We were always—we knew we were different.
You know, my mom, she still couldn't speak very good English.
She's picking up stuff, learning stuff. But when I started school, I didn't speak English at all. I remember my mom walking me to school because she didn't learn how to drive or anything, but we'd walk to school every day. She dropped me off at kindergarten. And I was probably my mom's translator until I was about 12 years old. It was funny. I remember specifically as a child being a Sears counter,
where Sears used to exist. And my mom wanted me to ask the cashier something. And at that moment
when the cashier was like, I don't understand. Why doesn't she just learn English? I said,
ma'am, do you even see, and I raised my voice, do you even see that I'm not translating what
you're saying to her? I'm only translating what she's saying to you because she understands what
you're saying right now. And the woman's like, oh, I said, yeah, because of her broken
English, she gets yelled at, people raise their voice, and they disrespect her. So she doesn't
like to speak it because of the way people treat her. And I remember walking away,
my mother just like pinching me and saying, I can never come back to this serious store again.
And I was like, it wasn't that bad.
And she's like, oh, my God, did you see how—
And also kind of embarrassed her a little bit.
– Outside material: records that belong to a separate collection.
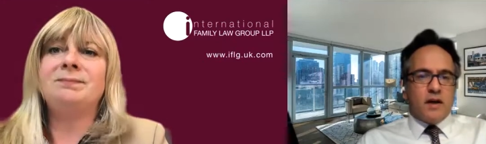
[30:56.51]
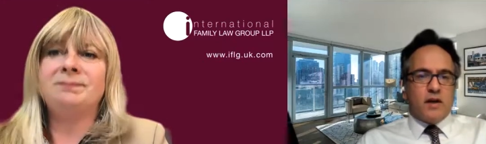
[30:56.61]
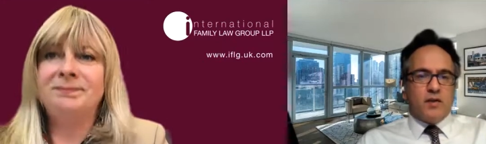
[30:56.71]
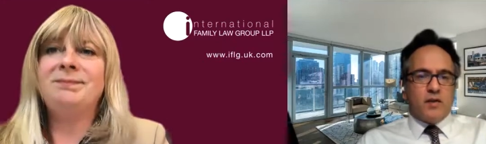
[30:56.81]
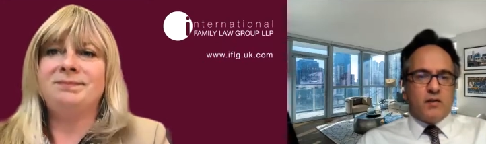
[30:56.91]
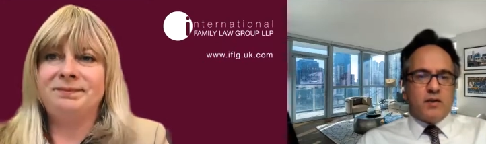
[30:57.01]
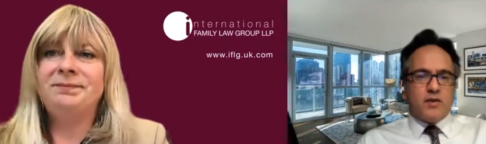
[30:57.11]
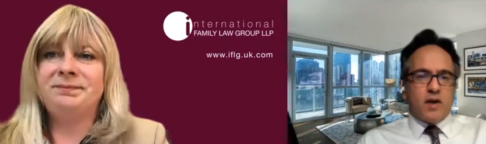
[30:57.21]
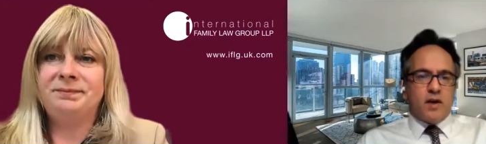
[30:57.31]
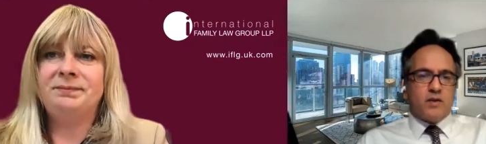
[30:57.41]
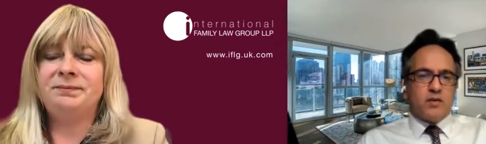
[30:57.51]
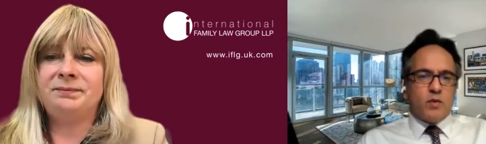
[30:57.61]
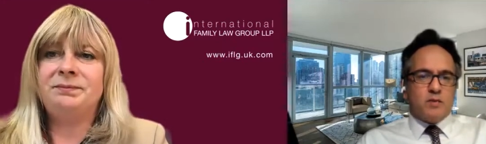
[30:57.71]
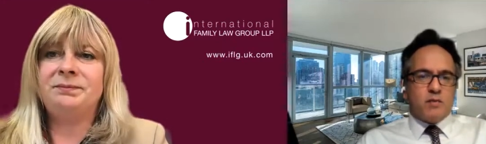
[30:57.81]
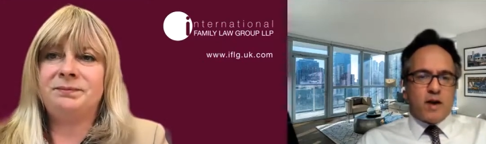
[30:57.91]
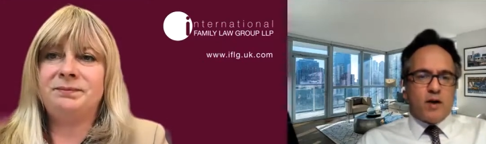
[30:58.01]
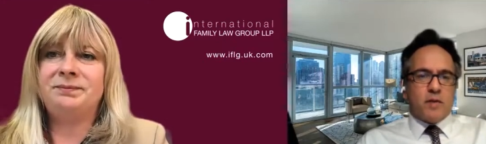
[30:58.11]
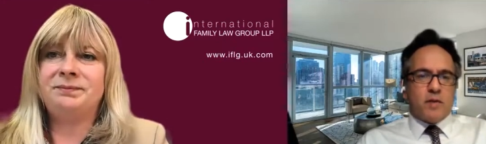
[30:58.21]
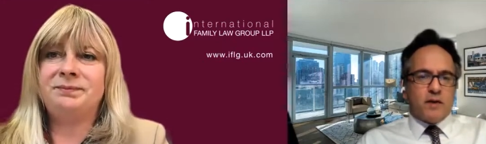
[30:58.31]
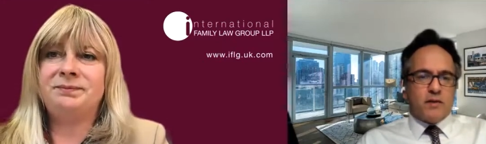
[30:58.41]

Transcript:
Speaker 1: And so the child is always paramount.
I always stand up for my mom.
Even to this day, I'm constantly—you know, she's the one that's like,
shh, you don't have to do—no, no, don't say anything.
It's okay. It's okay.
And I'm like, did you see how he's staring at you because you wear the hijab?
Mama, he said—she goes, shh, no, no, no, it's okay.
Get back in the car.
But I've always been that person.
What's the story that they told you about why they came to the U.S.?
I know for my mother, it was about getting out of poverty.
She talked about that.
The fact that she, you know, felt what was happening with the occupation.
There was so much already happening there that for my mother, it was an out.
It's interesting because I don't think my mother believed there was poverty here.
She didn't.
I don't think she realized how hard it was here.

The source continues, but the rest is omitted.